News - Fiat
Fiat Chrysler aims for 60 per cent sales growth
FCA aims for seven million vehicles a year as it reloads for global expansion
7 May 2014
FIAT Chrysler Automobiles (FCA) has laid out ambitious plans to expand its global sales by about two million vehicles or 60 per cent within five years, mainly on the back of its declared global brands Jeep and Alfa Romeo.
By expanding its sales to about seven million vehicles a year, it expects to jump one or two places in the global rankings to compete head to head with the world automotive giants and achieve sustainable production scale for each of its main platforms.
Last year, the group – which resulted from the acquisition of America’s Chrysler by Italy’s Fiat after the global financial crisis – sold 4.4 million vehicles. By 2018, it plans to sell 6.3 million vehicles under its own nameplates and a further 700,000 sales from new joint ventures in China and India.
That’s about three million units short of current volumes by global leaders such as Toyota, General Motors and Volkswagen, but moving closer to the likes of Ford.

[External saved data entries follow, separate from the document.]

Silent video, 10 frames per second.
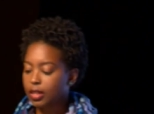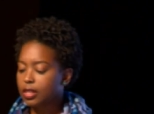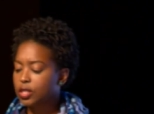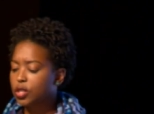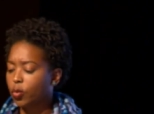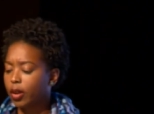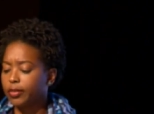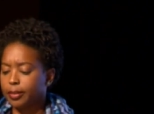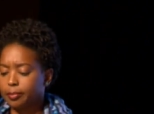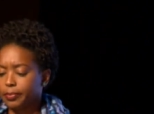This is one of
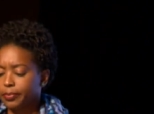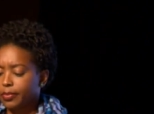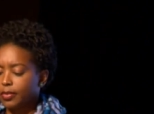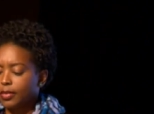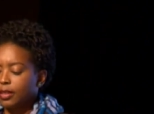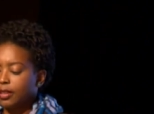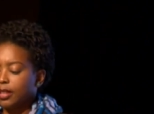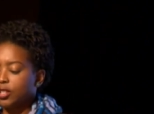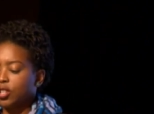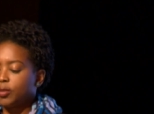them.
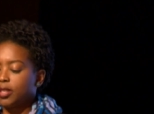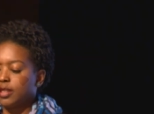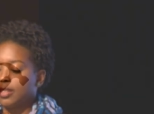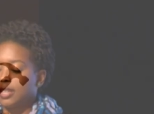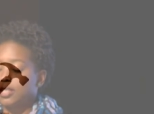In terms of the things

FCA plans revealed today show that Alfa Romeo’s front-drive Mito and Guilietta models will be killed off, replaced with a brace of new rear- and all-wheel-drive vehicles now under development by designers and engineers in secret Italian “skunkworks”.
Jeep also has two all-new models in the pipeline, including a new baby C-segment SUV to replace the Patriot and Compass twins, and a large flagship Grand Wagoneer with three rows of seats (see separate story linked below).
Currently built only in North America, Jeep vehicles will be built in six countries, including Italy, China and Brazil.
Premium sportscar brand Maserati will play its part in the global expansion, with a five-fold increase in volumes – to 75,000 units - on the back of new models by the end of 2018.
Chrysler will focus mainly on North America where it will get a couple of new crossover vehicles to bolster its appeal and help to compensate for a declined in volumes from Dodge which is expected to be repositioned as a performance brand, meaning the discontinuation of mainstream models such as the Grand Caravan minivan and Avenger midsize sedan.
By 2018, almost half of all FCA vehicle sales volumes will come from North America, where sales across collective FCA brands are expected to jump 48 per cent from 2.1 million in 2013 to 3.1 million. This will be partly achieved by relaunching the Alfa brand in the US and expanding Fiat sales.
Fiat will look to improve its performance it its home market of Europe by turning more upmarket and expanding into SUVs such as the upcoming 500X, while also looking to grow in Latin America and Asia.
Capping a long presentation by FCA executives beamed around the world on the internet for Chrysler’s Detroit headquarters in Auburn Hills today, FCA chief executive Sergio Marchionne said the group had changed, becoming a new organisation with a new vision.
“We are different – we are fundamentally different from the group we were just a few years ago, we are also fundamentally different from our competitors,” he said.
“We have been through monumental changes that did not break us but made us grow and prepared us for the future.
“We are different because we have achieved cultural integration and an openness to different ways of thinking.” Mr Marchionne said FCA would be “nearly debt free” by the end of the five-year plan, shedding its current “worrying” debt level that is expected to peak at €11 billion ($A16b) in 2015.
He said that since the global financial crisis, all the efforts within the group had been directed at “ensuring we are in a group of survivors”.
“You have heard me mention on numerous occasions that an automaker has to achieve at least six million units a year to be a credible long term competitor capable of generating adequate returns on investment,” he said.
“Our target of seven million vehicles including joint ventures is consistent with our individual brand targets and our ambitions as a leading global player.” Saying that FCA had no plans to grow volumes by acquisitions or mergers with other companies, he said: “We expect to consolidate our position by moving at least one position higher in the global ranking.
“While global volumes are important to assure adequate returns on investments, we also need to achieve minimum volumes per platform “By 2018 we expect to exceed the minimum a million units on each of the three principal platforms where we have already completed convergence.”